= Beginning of Section =

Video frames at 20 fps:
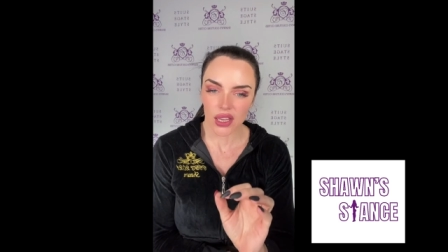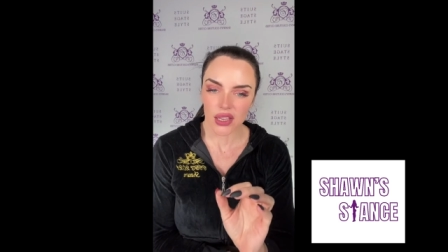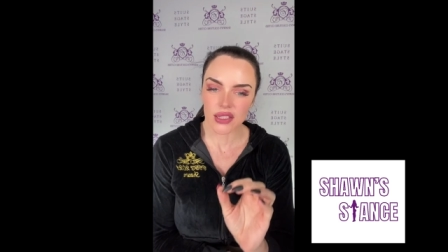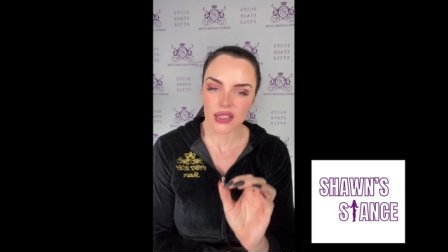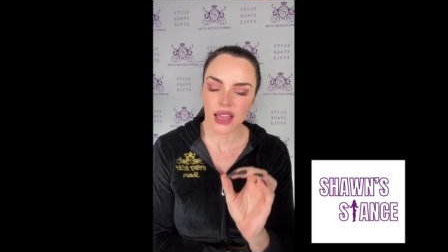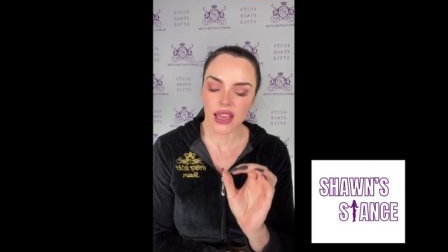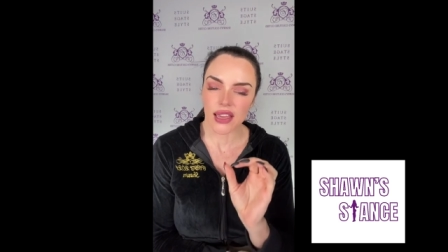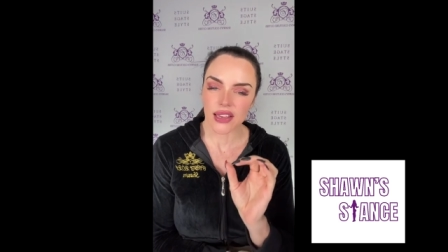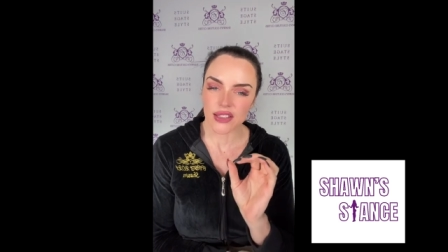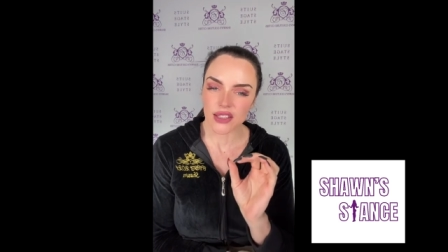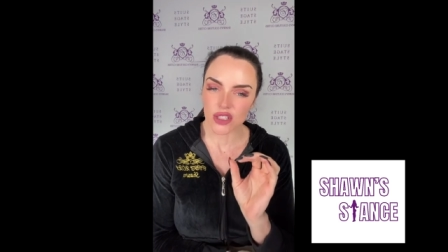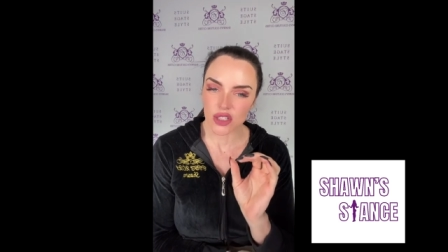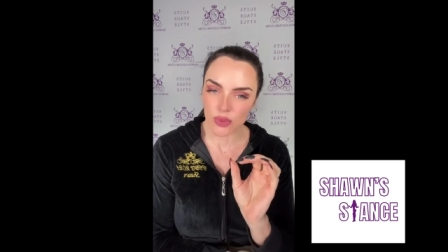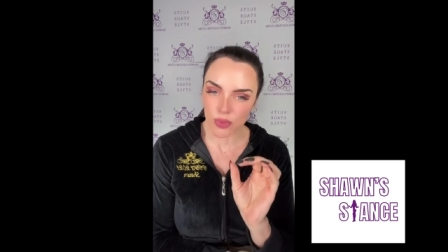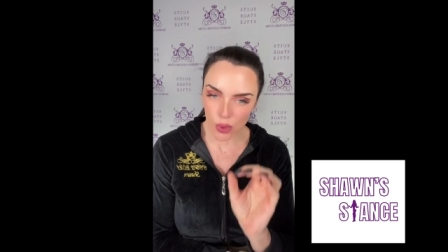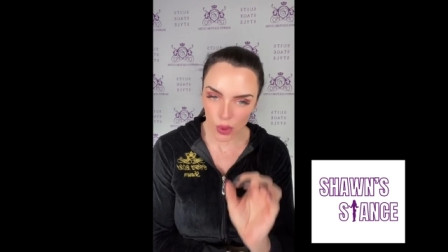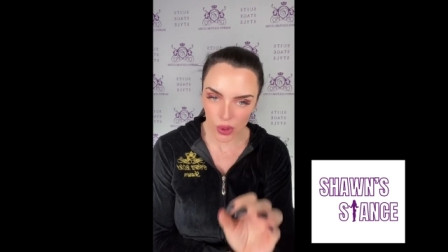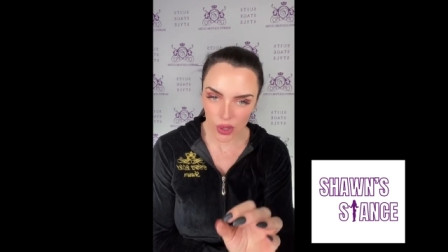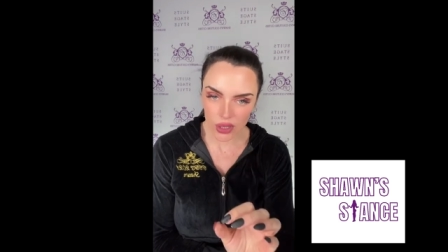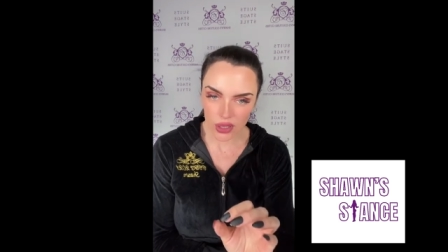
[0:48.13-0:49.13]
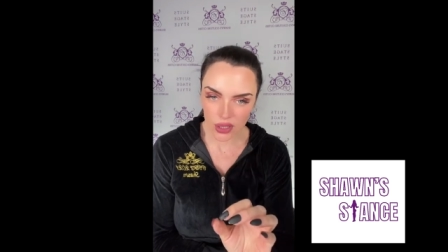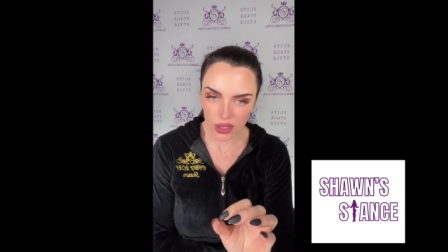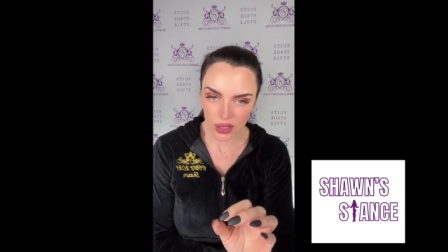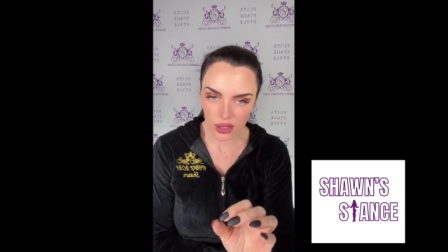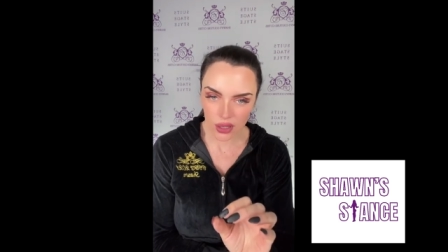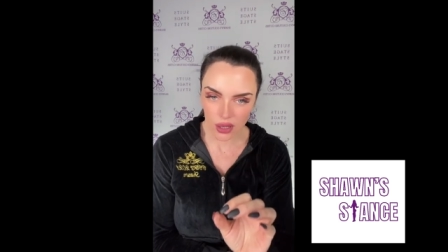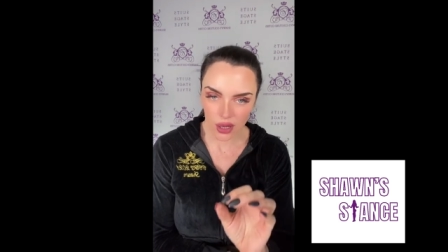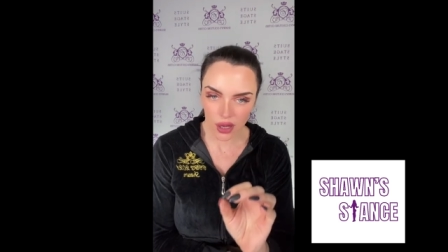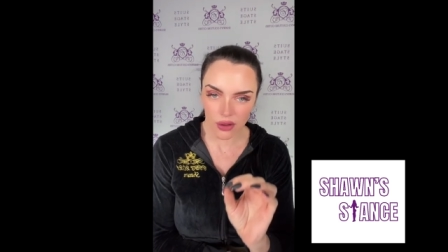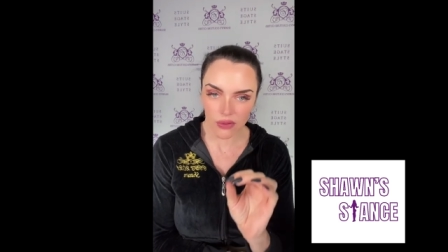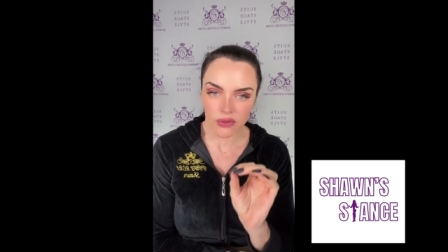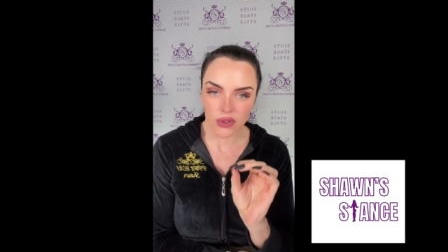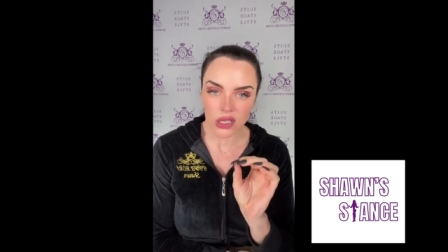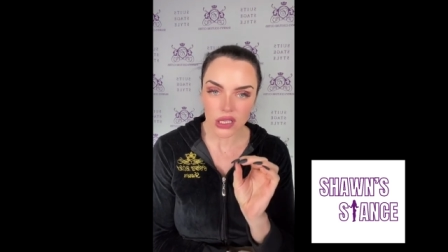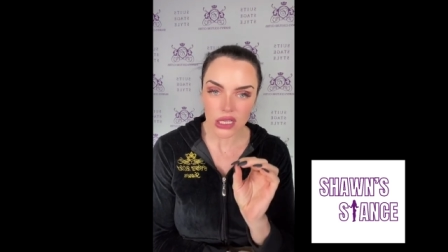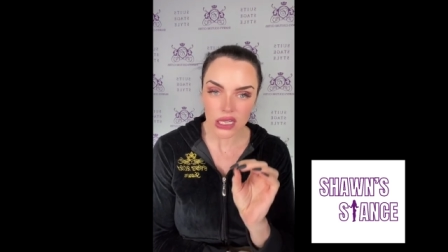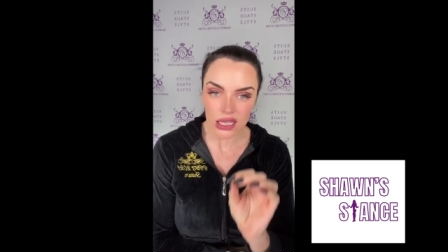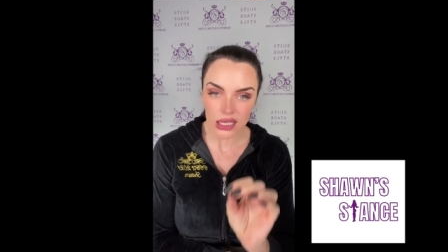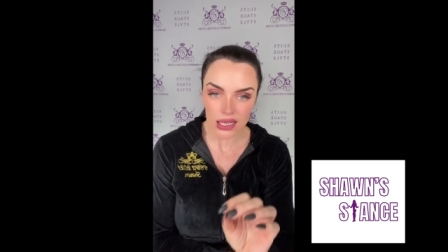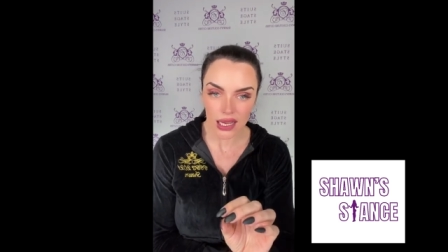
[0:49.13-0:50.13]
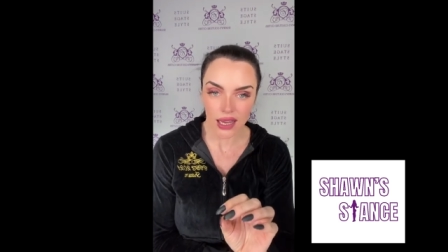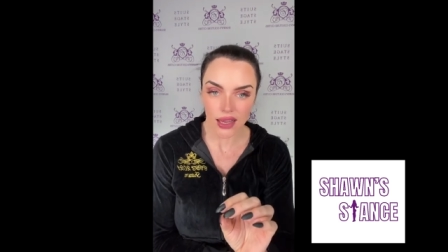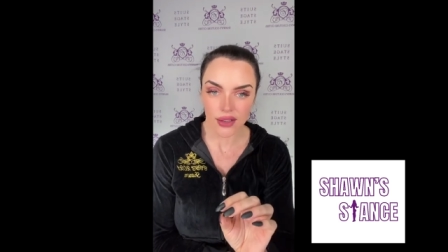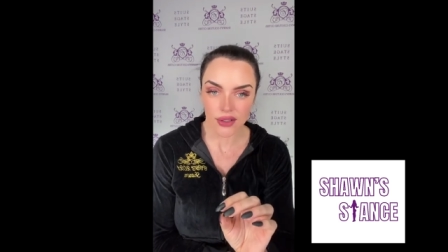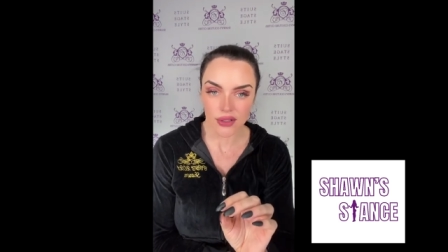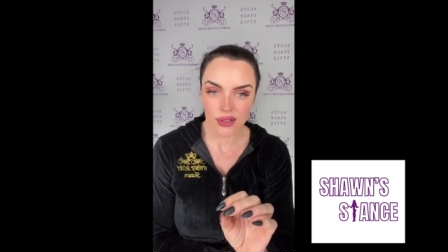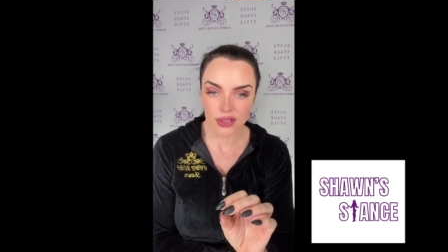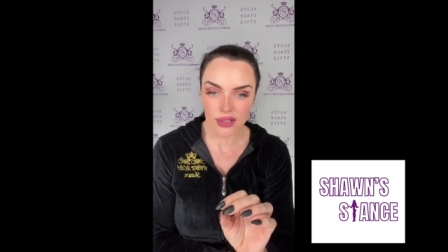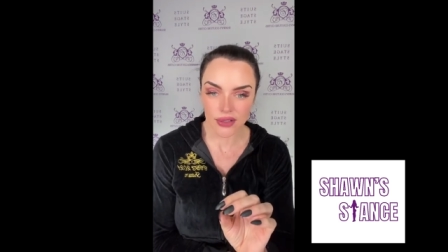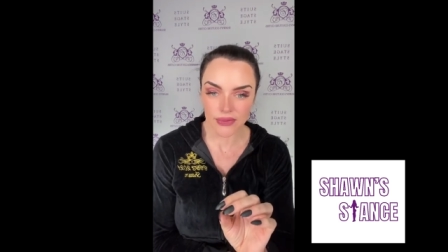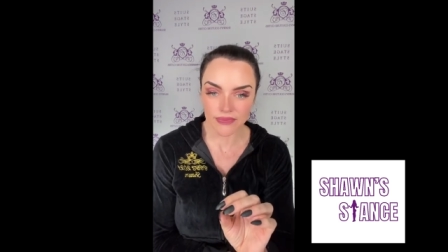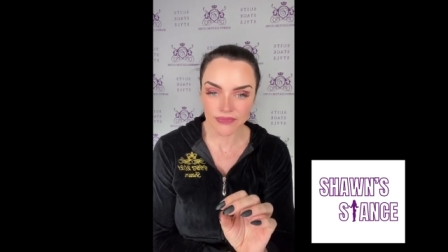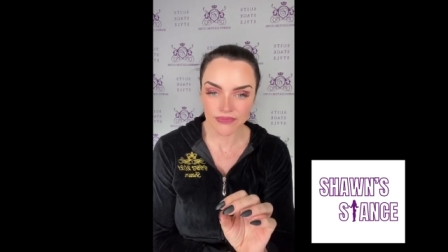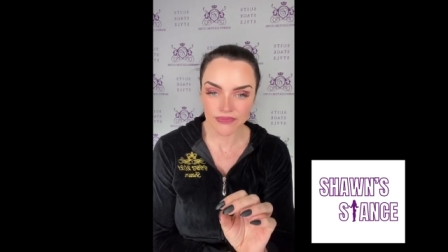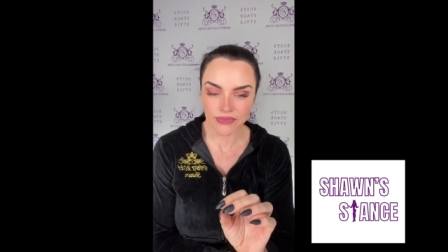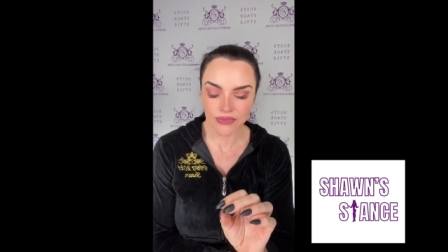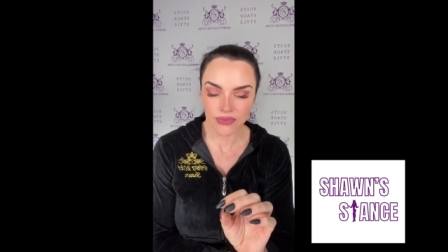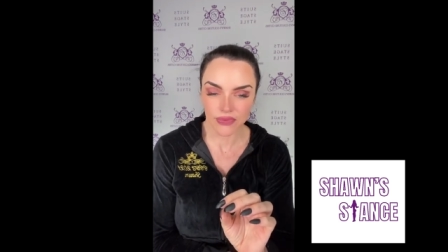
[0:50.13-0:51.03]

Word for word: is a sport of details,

= End of Section =

◆ **Activity**: Rewrite the data above exactly as given, but omit the images.

◆ **Response for this exercise**:
Video frames at 20 fps:
[0:48.13-0:49.13]
[0:49.13-0:50.13]
[0:50.13-0:51.03]

Word for word: is a sport of details,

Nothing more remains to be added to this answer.